Fall is here!
To welcome my favorite season, I baked a light pumpkin cheesecake made with low-fat cream cheese, light sour cream and organic pumpkin puree. I used my springform pan and it turned out so good. Don’t buy store-bought graham cracker crust, it is so easy to make it at home and tastes so much better! I promise. You can pick a pumpkin at a pumpkin patch (or grocery store) and make fresh pumpkin puree at home, but for those who prefer an easier time, canned pumpkin tastes just as good.
We spent last weekend in Half Moon Bay on the beach, and the weather was gorgeous. What a great way to say goodbye to the end of summer. Driving home, we passed many pumpkin patches, which made me excited about the Fall season.

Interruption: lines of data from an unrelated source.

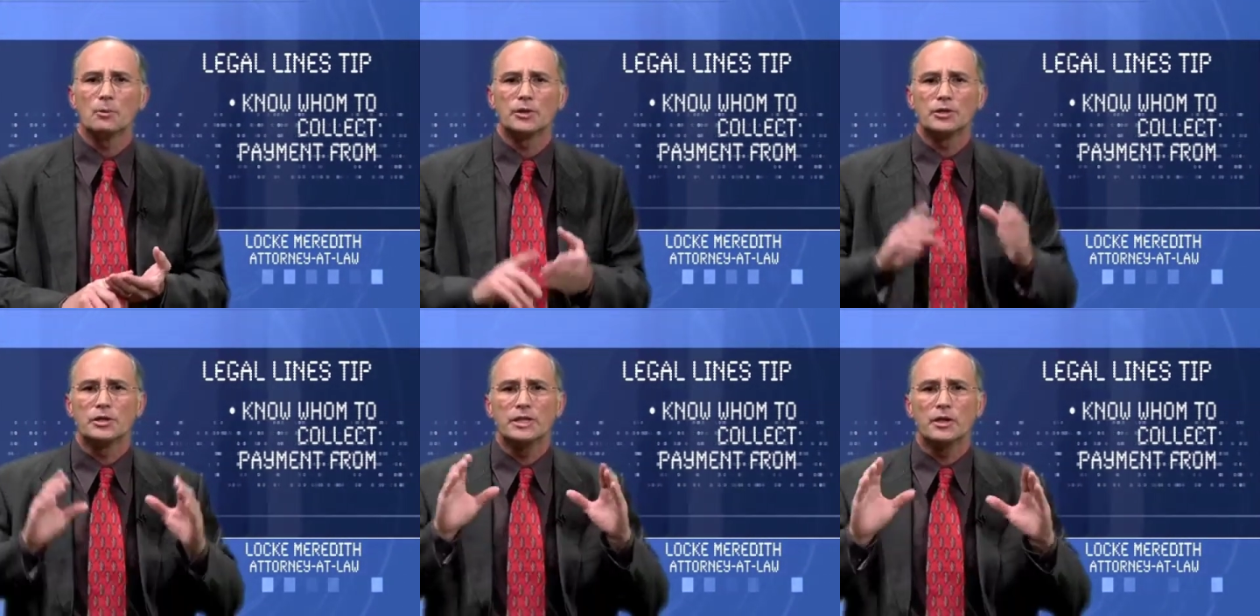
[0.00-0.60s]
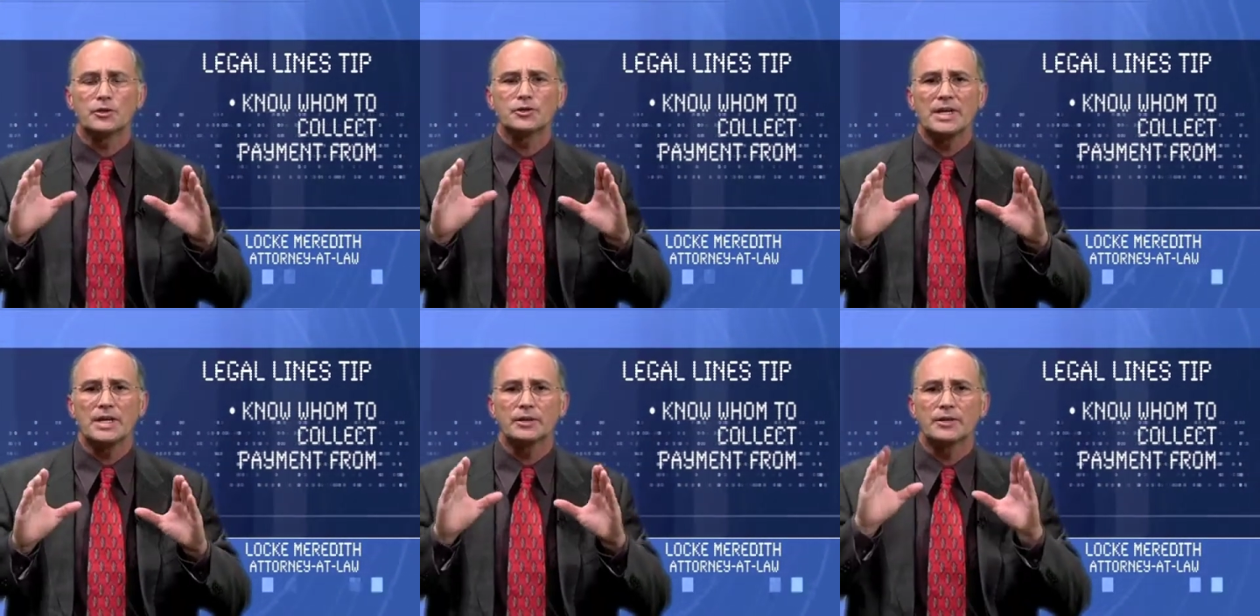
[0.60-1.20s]
But you need to
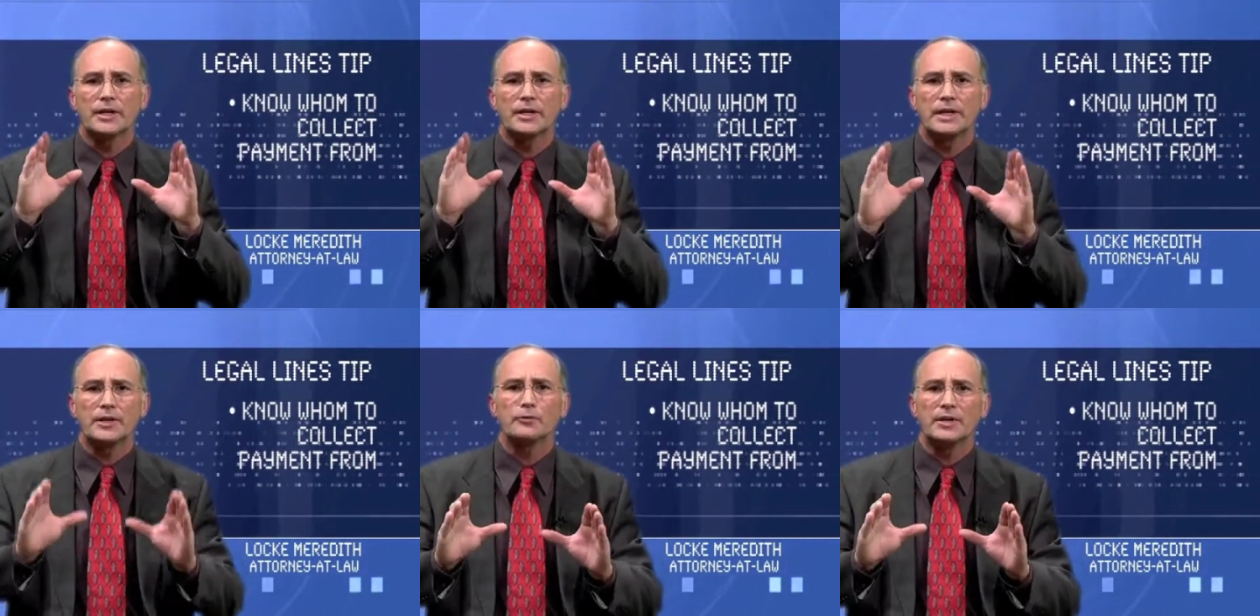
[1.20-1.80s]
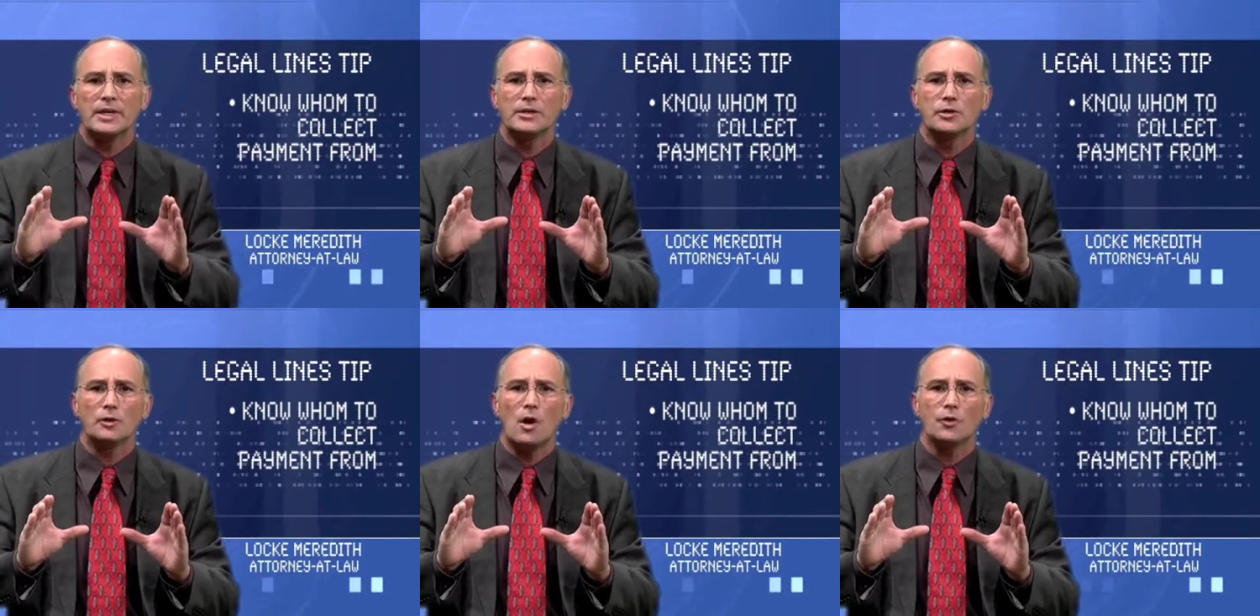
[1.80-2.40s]
understand that they're going to intervene in
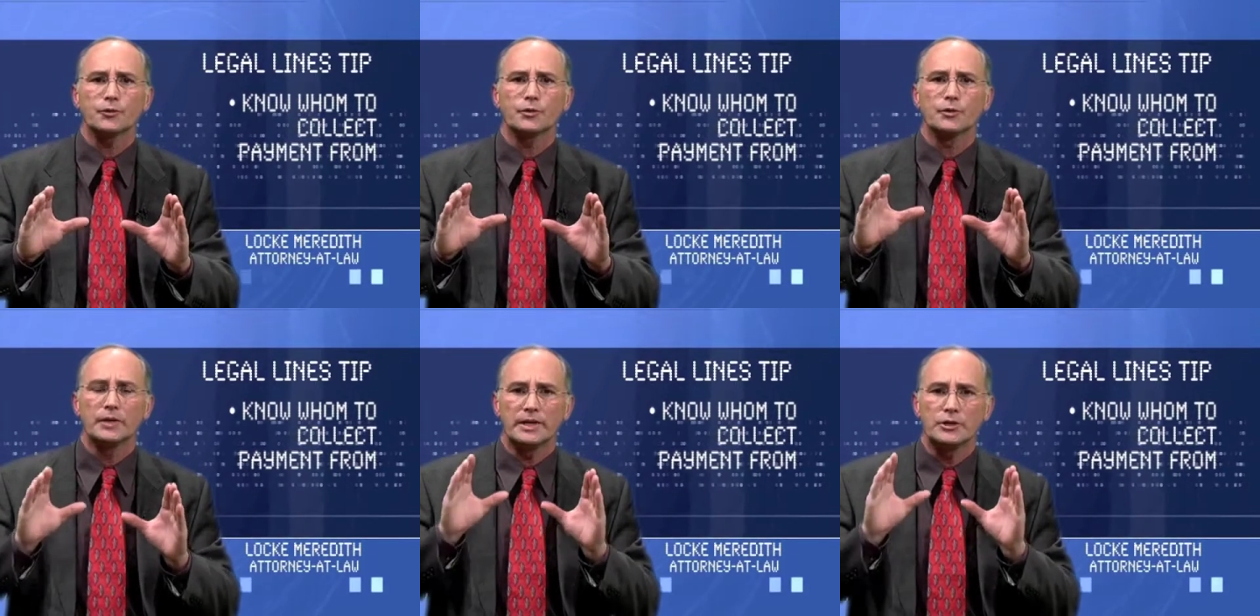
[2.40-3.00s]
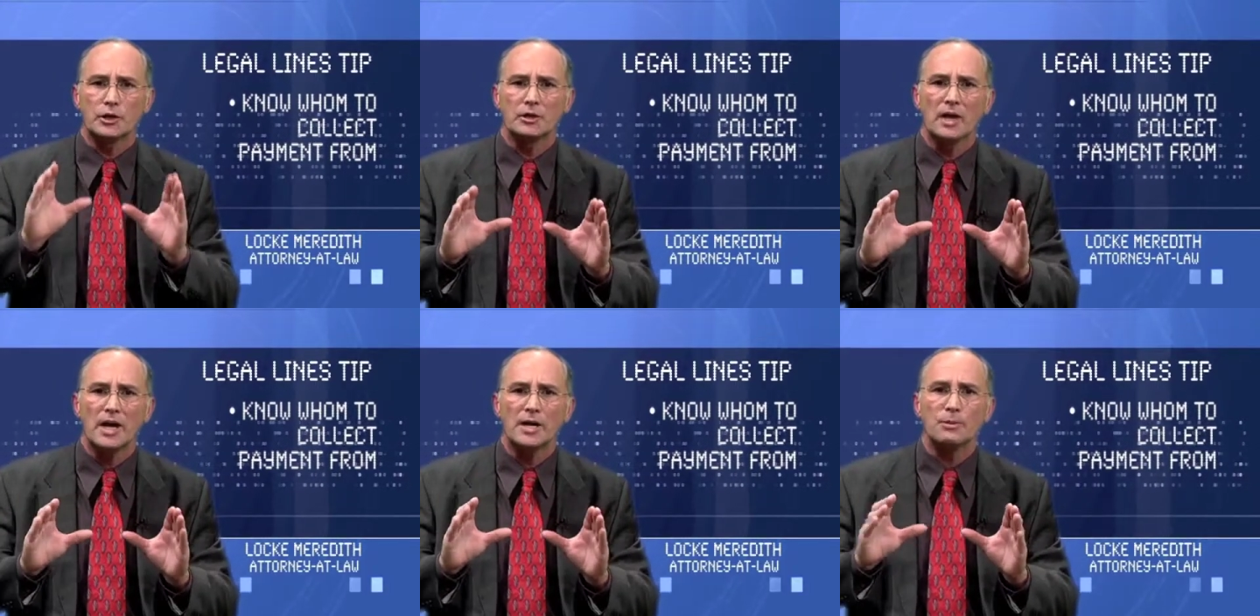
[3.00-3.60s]
your lawsuit and in your
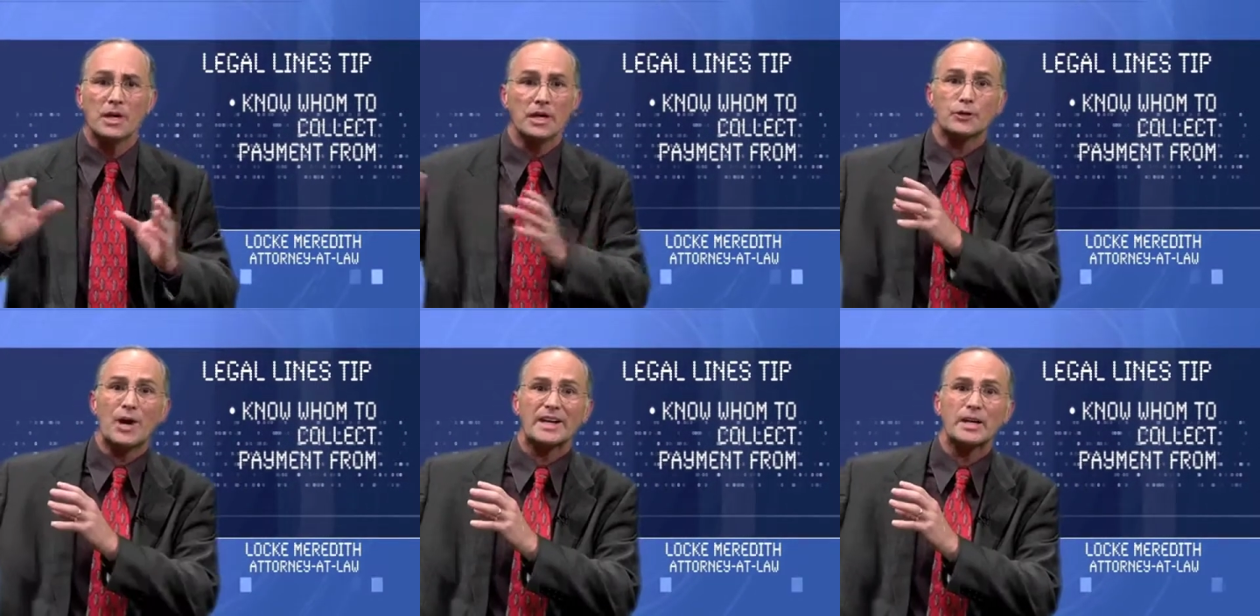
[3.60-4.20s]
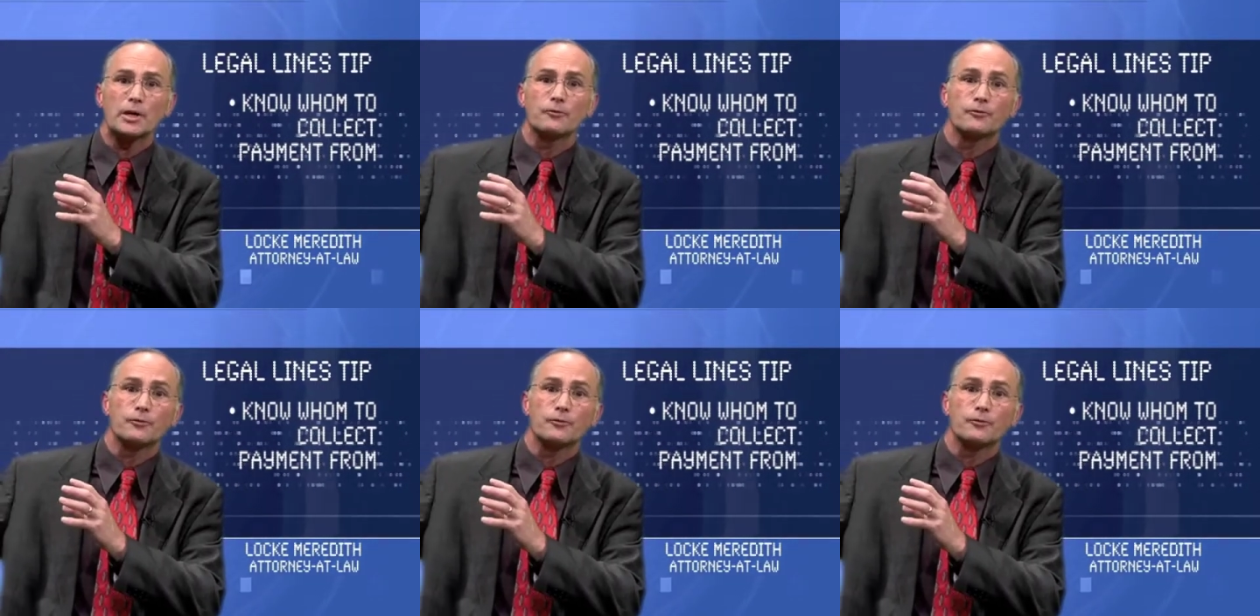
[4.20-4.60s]
claim and try and get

What are your favorite things about Fall? Mine obviously includes pumpkin cheesecake (and other pumpkin goodies), as well as cooler weather, colorful leaves on the ground, scarfs and boots….the list goes on 🙂
Cheers to Fall and everything pumpkin!
- 2 cups graham cracker crumbs
- 2 tbsp sugar
- ⅓ cup butter, melted
- 2 packages (8 oz) low-fat cream cheese, room temperature
- ⅔ can (15 oz can) pumpkin puree
- 2 eggs
- 1 cup sugar
- 2 tbsp light sour cream
- 1 tbsp all-purpose flour
- 1 tsp vanilla extract
- ½ tsp ground cinnamon
- ⅛ tsp nutmeg
- ⅛ tsp cloves
- Preheat oven to 350 degrees F.
- Mix the graham cracker crumbs, 2 tbsp sugar and butter into a greased 9-inch springform pan until thoroughly wet, and press firmly and evenly into the pan to form the crust.

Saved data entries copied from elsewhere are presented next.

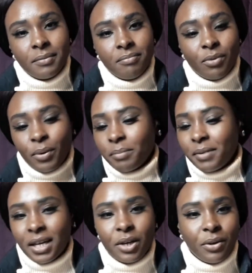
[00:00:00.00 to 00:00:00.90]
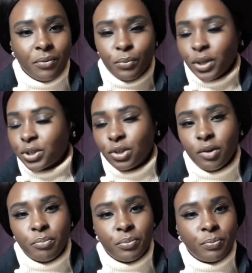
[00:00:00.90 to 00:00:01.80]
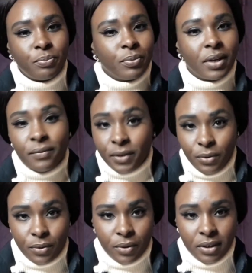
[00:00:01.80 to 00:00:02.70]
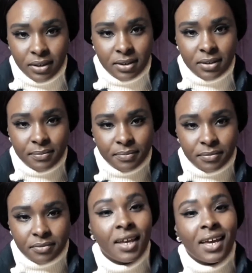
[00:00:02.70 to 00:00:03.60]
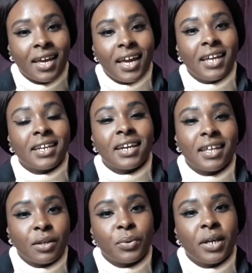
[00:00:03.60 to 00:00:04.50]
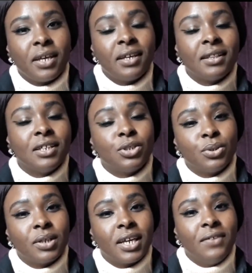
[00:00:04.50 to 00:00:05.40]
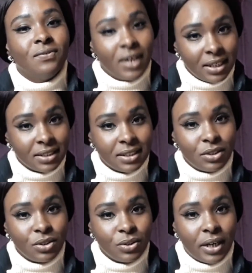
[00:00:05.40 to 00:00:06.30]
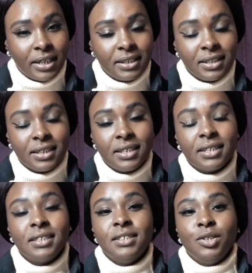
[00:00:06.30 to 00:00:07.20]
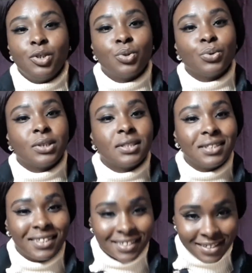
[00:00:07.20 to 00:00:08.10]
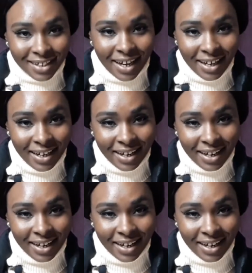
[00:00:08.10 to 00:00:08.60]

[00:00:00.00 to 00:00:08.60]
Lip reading: the webinar, workshop, whatever you call it. And another way that you can validate your idea is to design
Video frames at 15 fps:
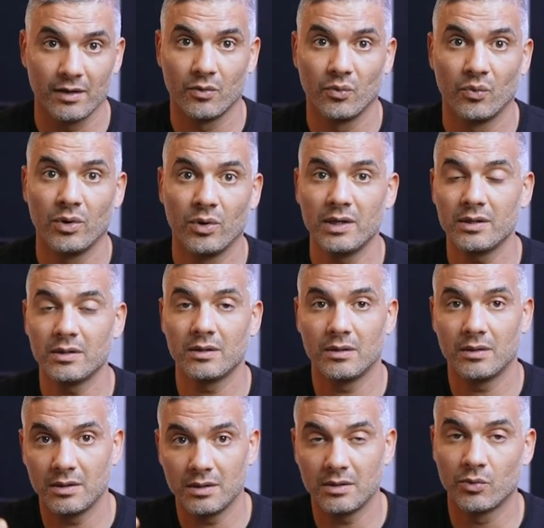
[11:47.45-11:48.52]

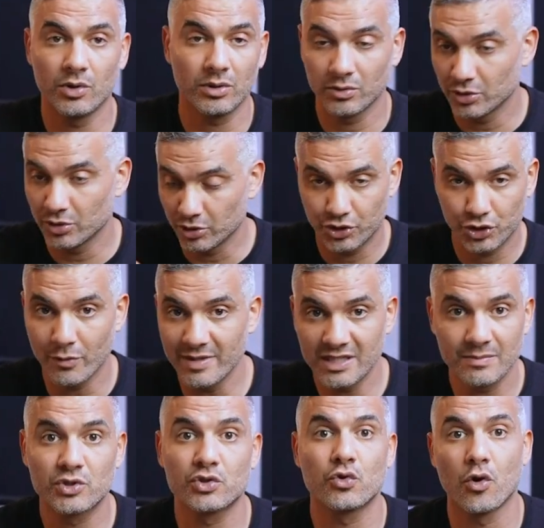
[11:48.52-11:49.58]
Show me some
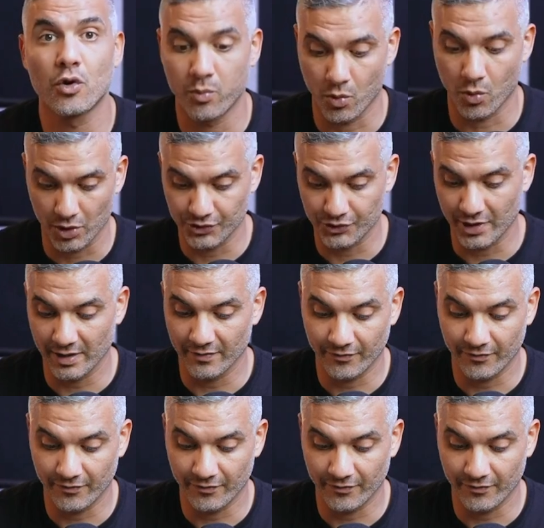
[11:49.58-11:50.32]
scoreboards, right?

- Add the remaining ingredients for the filling to a stand mixer or blender and blend until smooth.
- Pour the pie filling on top of the graham cracker crust and place in the oven.
- Bake for 50 minutes, then turn off the oven, open the door and let rest for 15 minutes.
- Chill in the refrigerator for 3 hours before serving.